> _WORK REQUIRED_:
In full and exactly, reproduce the entries below, but omit the pictures.

> _INFORMATION_:
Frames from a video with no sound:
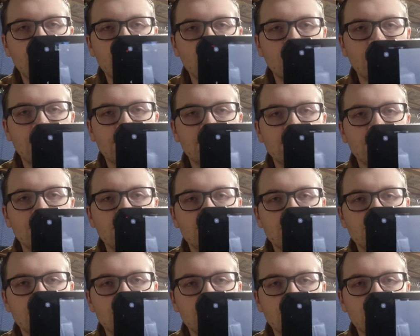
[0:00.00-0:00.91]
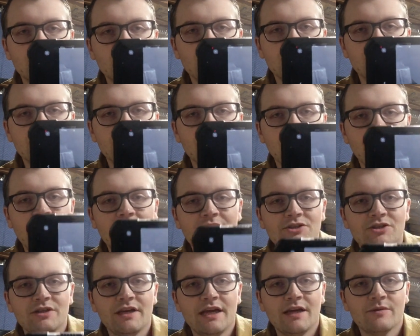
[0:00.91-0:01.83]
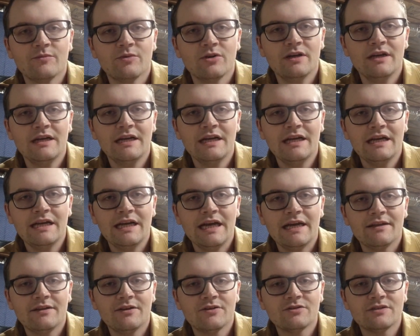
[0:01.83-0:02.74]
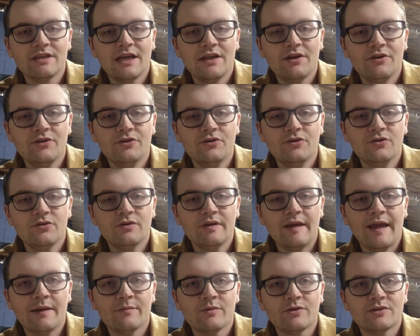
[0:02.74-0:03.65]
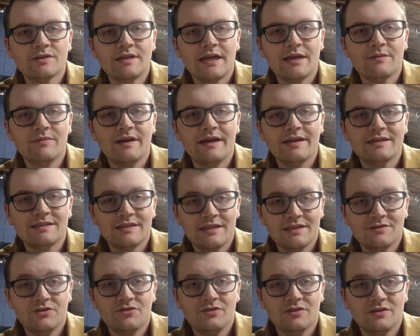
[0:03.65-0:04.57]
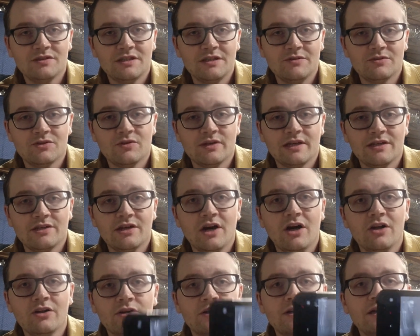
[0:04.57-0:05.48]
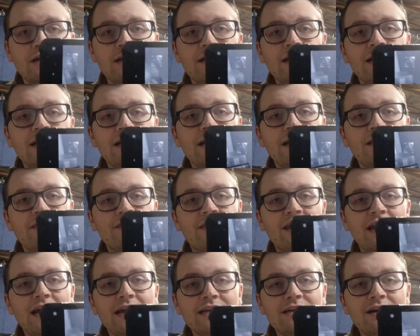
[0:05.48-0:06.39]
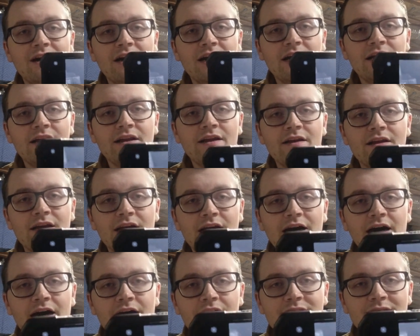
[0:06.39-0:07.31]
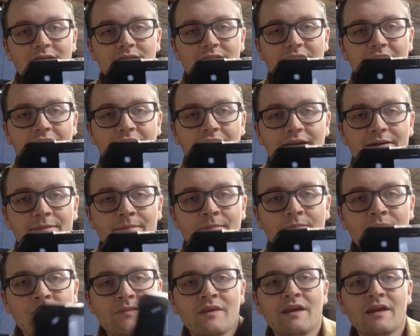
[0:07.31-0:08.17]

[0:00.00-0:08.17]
I pulled out the trusty old action camera. And then there's that new camera stand base, as you can see, was only $1, that I got today.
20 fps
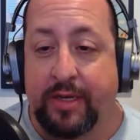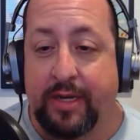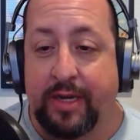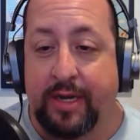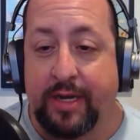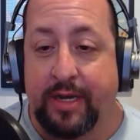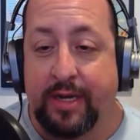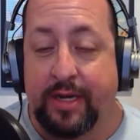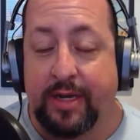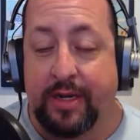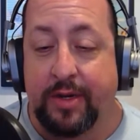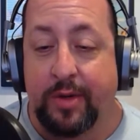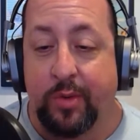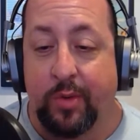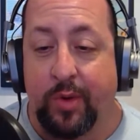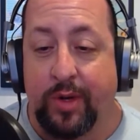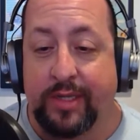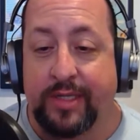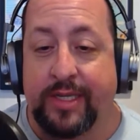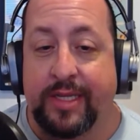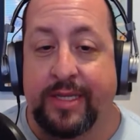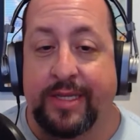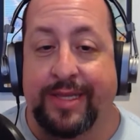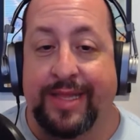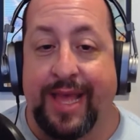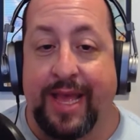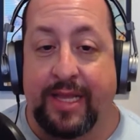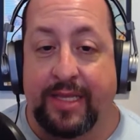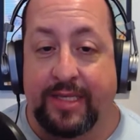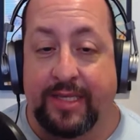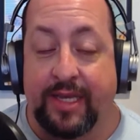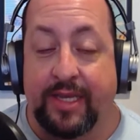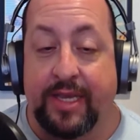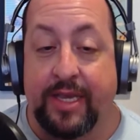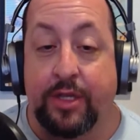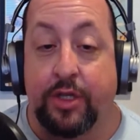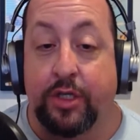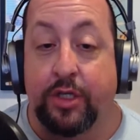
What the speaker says: it wasn't that sucky.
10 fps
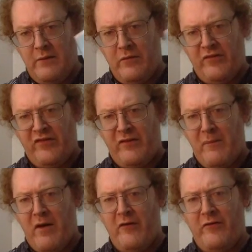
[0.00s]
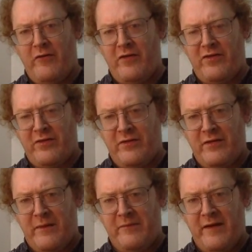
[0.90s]
which is a marginal
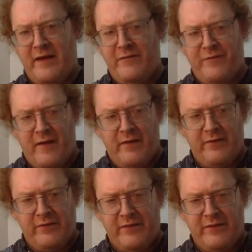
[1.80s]
thumbs up out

> _PROBLEM SOLUTION_:
Frames from a video with no sound:
[0:00.00-0:00.91]
[0:00.91-0:01.83]
[0:01.83-0:02.74]
[0:02.74-0:03.65]
[0:03.65-0:04.57]
[0:04.57-0:05.48]
[0:05.48-0:06.39]
[0:06.39-0:07.31]
[0:07.31-0:08.17]

[0:00.00-0:08.17]
I pulled out the trusty old action camera. And then there's that new camera stand base, as you can see, was only $1, that I got today.
20 fps
What the speaker says: it wasn't that sucky.
10 fps
[0.00s]
[0.90s]
which is a marginal
[1.80s]
thumbs up out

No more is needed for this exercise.